> _PROBLEM DESCRIPTION_: Without including the pictures, copy out every line below.
***** EXTRACTED INFORMATION *****
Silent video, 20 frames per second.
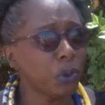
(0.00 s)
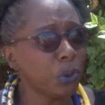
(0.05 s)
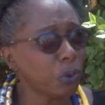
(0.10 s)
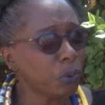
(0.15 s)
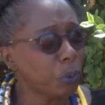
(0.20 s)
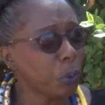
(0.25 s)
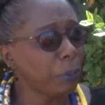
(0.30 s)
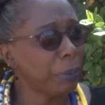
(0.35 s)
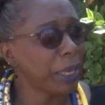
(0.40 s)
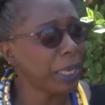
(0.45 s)

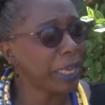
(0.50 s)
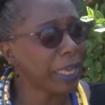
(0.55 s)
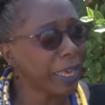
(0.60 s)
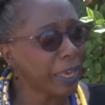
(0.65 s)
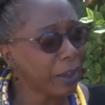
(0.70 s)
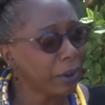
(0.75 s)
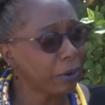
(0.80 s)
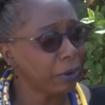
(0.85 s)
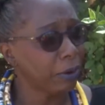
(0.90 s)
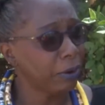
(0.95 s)
swimming
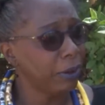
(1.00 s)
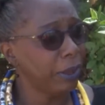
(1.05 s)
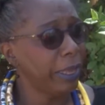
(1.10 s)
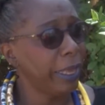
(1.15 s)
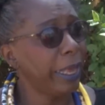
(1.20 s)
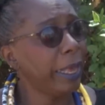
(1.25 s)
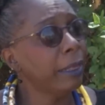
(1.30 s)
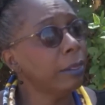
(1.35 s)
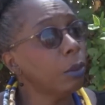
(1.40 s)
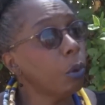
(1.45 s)
gear
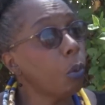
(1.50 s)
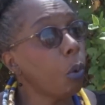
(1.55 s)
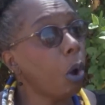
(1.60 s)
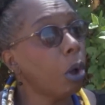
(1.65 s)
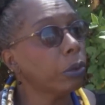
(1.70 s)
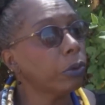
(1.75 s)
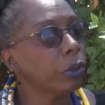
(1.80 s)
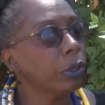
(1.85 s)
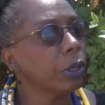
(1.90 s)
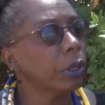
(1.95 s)
in the
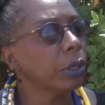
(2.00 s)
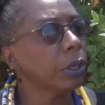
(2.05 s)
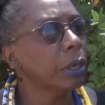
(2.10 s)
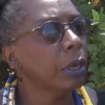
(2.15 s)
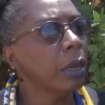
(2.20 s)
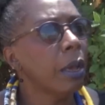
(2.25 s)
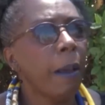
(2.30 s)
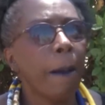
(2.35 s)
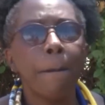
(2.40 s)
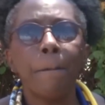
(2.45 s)
water.
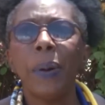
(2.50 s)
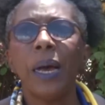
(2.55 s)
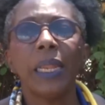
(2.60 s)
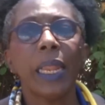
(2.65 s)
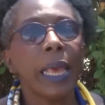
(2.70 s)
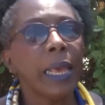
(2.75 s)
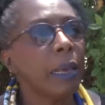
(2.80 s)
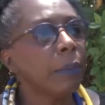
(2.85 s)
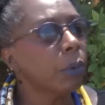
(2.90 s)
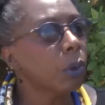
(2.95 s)
But
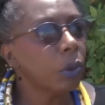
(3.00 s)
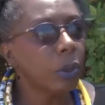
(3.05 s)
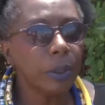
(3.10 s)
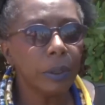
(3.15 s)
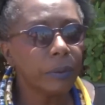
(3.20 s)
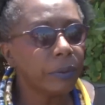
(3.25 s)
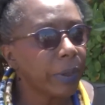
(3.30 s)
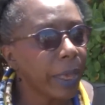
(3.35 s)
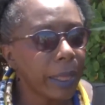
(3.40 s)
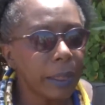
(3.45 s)
I am going
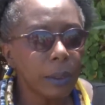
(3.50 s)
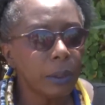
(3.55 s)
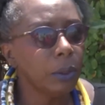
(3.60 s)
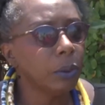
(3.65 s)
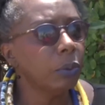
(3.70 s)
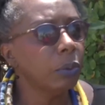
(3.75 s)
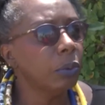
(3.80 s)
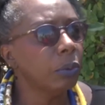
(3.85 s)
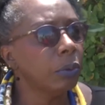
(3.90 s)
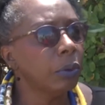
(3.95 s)
to tell
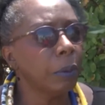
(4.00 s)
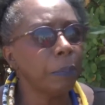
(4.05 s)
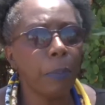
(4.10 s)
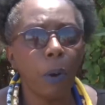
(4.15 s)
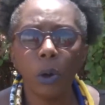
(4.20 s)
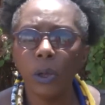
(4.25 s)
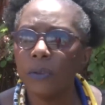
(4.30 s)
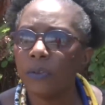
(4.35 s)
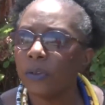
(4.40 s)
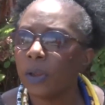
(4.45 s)
you, the
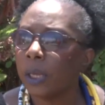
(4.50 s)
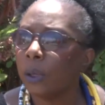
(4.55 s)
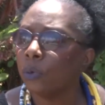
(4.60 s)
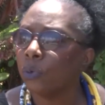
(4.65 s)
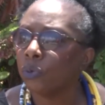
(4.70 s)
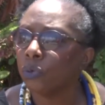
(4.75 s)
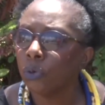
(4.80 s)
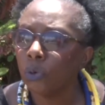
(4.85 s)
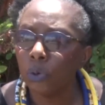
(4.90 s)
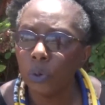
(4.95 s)
boys like
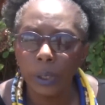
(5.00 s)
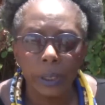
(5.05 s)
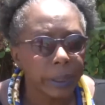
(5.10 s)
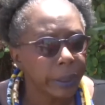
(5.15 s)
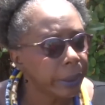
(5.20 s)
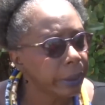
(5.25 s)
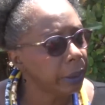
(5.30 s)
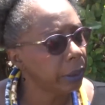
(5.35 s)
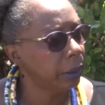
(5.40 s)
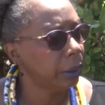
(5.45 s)

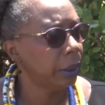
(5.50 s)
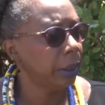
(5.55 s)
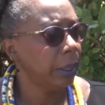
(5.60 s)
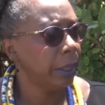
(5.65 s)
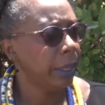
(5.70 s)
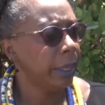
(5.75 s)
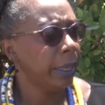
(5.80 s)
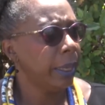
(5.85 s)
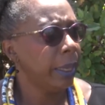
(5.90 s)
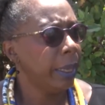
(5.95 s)
Roland
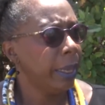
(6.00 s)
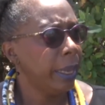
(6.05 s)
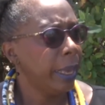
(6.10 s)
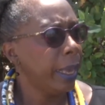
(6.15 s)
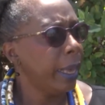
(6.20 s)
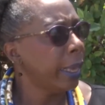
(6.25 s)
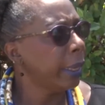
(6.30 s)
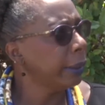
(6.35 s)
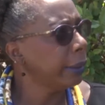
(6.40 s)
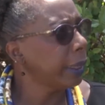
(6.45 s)

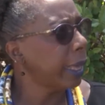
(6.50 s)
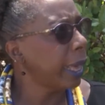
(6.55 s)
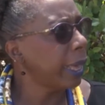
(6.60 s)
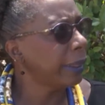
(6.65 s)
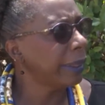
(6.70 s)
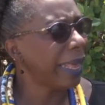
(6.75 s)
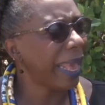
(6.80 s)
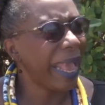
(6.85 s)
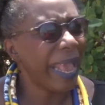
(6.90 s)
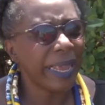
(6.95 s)
and
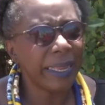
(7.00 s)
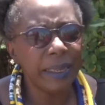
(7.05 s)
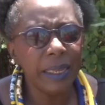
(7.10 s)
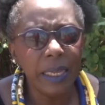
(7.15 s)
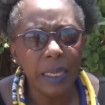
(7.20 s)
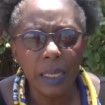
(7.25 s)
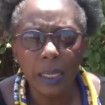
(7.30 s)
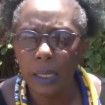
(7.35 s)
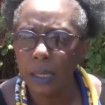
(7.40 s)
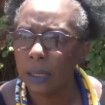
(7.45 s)

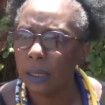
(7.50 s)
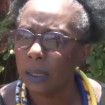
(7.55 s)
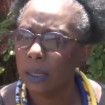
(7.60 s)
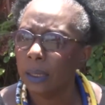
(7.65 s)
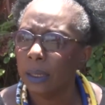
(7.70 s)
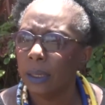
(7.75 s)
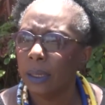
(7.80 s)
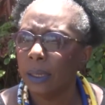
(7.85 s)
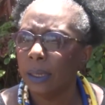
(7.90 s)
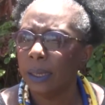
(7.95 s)
Eddie
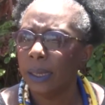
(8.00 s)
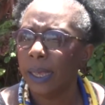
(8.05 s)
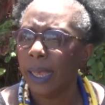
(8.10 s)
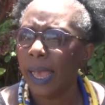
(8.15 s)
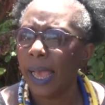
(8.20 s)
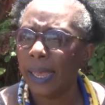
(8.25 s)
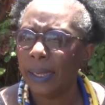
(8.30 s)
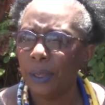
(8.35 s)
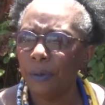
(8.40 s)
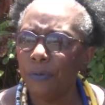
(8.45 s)

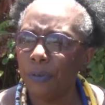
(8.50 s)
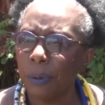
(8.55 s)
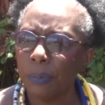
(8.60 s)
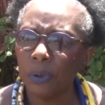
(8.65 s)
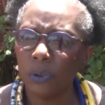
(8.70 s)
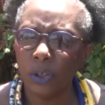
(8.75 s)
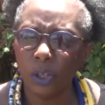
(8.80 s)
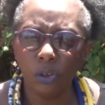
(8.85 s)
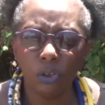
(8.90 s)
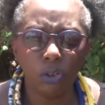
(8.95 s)
from
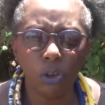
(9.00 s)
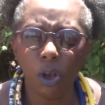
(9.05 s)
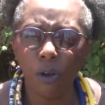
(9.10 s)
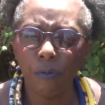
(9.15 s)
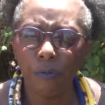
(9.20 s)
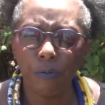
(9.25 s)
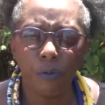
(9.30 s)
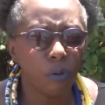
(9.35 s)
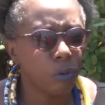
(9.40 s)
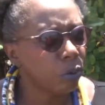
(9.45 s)
St.
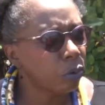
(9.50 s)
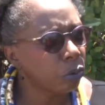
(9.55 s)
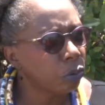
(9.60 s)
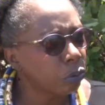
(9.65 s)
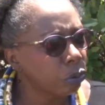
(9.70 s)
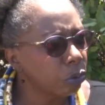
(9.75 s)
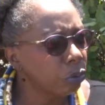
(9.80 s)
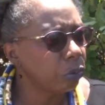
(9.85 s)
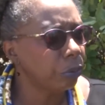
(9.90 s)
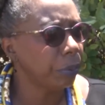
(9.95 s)
John Folk
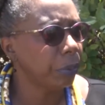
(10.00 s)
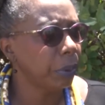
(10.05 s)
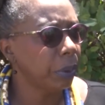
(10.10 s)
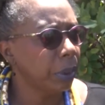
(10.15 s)
group,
*****
> _TASK SOLUTION_:
Silent video, 20 frames per second.
(0.00 s)
(0.05 s)
(0.10 s)
(0.15 s)
(0.20 s)
(0.25 s)
(0.30 s)
(0.35 s)
(0.40 s)
(0.45 s)

(0.50 s)
(0.55 s)
(0.60 s)
(0.65 s)
(0.70 s)
(0.75 s)
(0.80 s)
(0.85 s)
(0.90 s)
(0.95 s)
swimming
(1.00 s)
(1.05 s)
(1.10 s)
(1.15 s)
(1.20 s)
(1.25 s)
(1.30 s)
(1.35 s)
(1.40 s)
(1.45 s)
gear
(1.50 s)
(1.55 s)
(1.60 s)
(1.65 s)
(1.70 s)
(1.75 s)
(1.80 s)
(1.85 s)
(1.90 s)
(1.95 s)
in the
(2.00 s)
(2.05 s)
(2.10 s)
(2.15 s)
(2.20 s)
(2.25 s)
(2.30 s)
(2.35 s)
(2.40 s)
(2.45 s)
water.
(2.50 s)
(2.55 s)
(2.60 s)
(2.65 s)
(2.70 s)
(2.75 s)
(2.80 s)
(2.85 s)
(2.90 s)
(2.95 s)
But
(3.00 s)
(3.05 s)
(3.10 s)
(3.15 s)
(3.20 s)
(3.25 s)
(3.30 s)
(3.35 s)
(3.40 s)
(3.45 s)
I am going
(3.50 s)
(3.55 s)
(3.60 s)
(3.65 s)
(3.70 s)
(3.75 s)
(3.80 s)
(3.85 s)
(3.90 s)
(3.95 s)
to tell
(4.00 s)
(4.05 s)
(4.10 s)
(4.15 s)
(4.20 s)
(4.25 s)
(4.30 s)
(4.35 s)
(4.40 s)
(4.45 s)
you, the
(4.50 s)
(4.55 s)
(4.60 s)
(4.65 s)
(4.70 s)
(4.75 s)
(4.80 s)
(4.85 s)
(4.90 s)
(4.95 s)
boys like
(5.00 s)
(5.05 s)
(5.10 s)
(5.15 s)
(5.20 s)
(5.25 s)
(5.30 s)
(5.35 s)
(5.40 s)
(5.45 s)

(5.50 s)
(5.55 s)
(5.60 s)
(5.65 s)
(5.70 s)
(5.75 s)
(5.80 s)
(5.85 s)
(5.90 s)
(5.95 s)
Roland
(6.00 s)
(6.05 s)
(6.10 s)
(6.15 s)
(6.20 s)
(6.25 s)
(6.30 s)
(6.35 s)
(6.40 s)
(6.45 s)

(6.50 s)
(6.55 s)
(6.60 s)
(6.65 s)
(6.70 s)
(6.75 s)
(6.80 s)
(6.85 s)
(6.90 s)
(6.95 s)
and
(7.00 s)
(7.05 s)
(7.10 s)
(7.15 s)
(7.20 s)
(7.25 s)
(7.30 s)
(7.35 s)
(7.40 s)
(7.45 s)

(7.50 s)
(7.55 s)
(7.60 s)
(7.65 s)
(7.70 s)
(7.75 s)
(7.80 s)
(7.85 s)
(7.90 s)
(7.95 s)
Eddie
(8.00 s)
(8.05 s)
(8.10 s)
(8.15 s)
(8.20 s)
(8.25 s)
(8.30 s)
(8.35 s)
(8.40 s)
(8.45 s)

(8.50 s)
(8.55 s)
(8.60 s)
(8.65 s)
(8.70 s)
(8.75 s)
(8.80 s)
(8.85 s)
(8.90 s)
(8.95 s)
from
(9.00 s)
(9.05 s)
(9.10 s)
(9.15 s)
(9.20 s)
(9.25 s)
(9.30 s)
(9.35 s)
(9.40 s)
(9.45 s)
St.
(9.50 s)
(9.55 s)
(9.60 s)
(9.65 s)
(9.70 s)
(9.75 s)
(9.80 s)
(9.85 s)
(9.90 s)
(9.95 s)
John Folk
(10.00 s)
(10.05 s)
(10.10 s)
(10.15 s)
group,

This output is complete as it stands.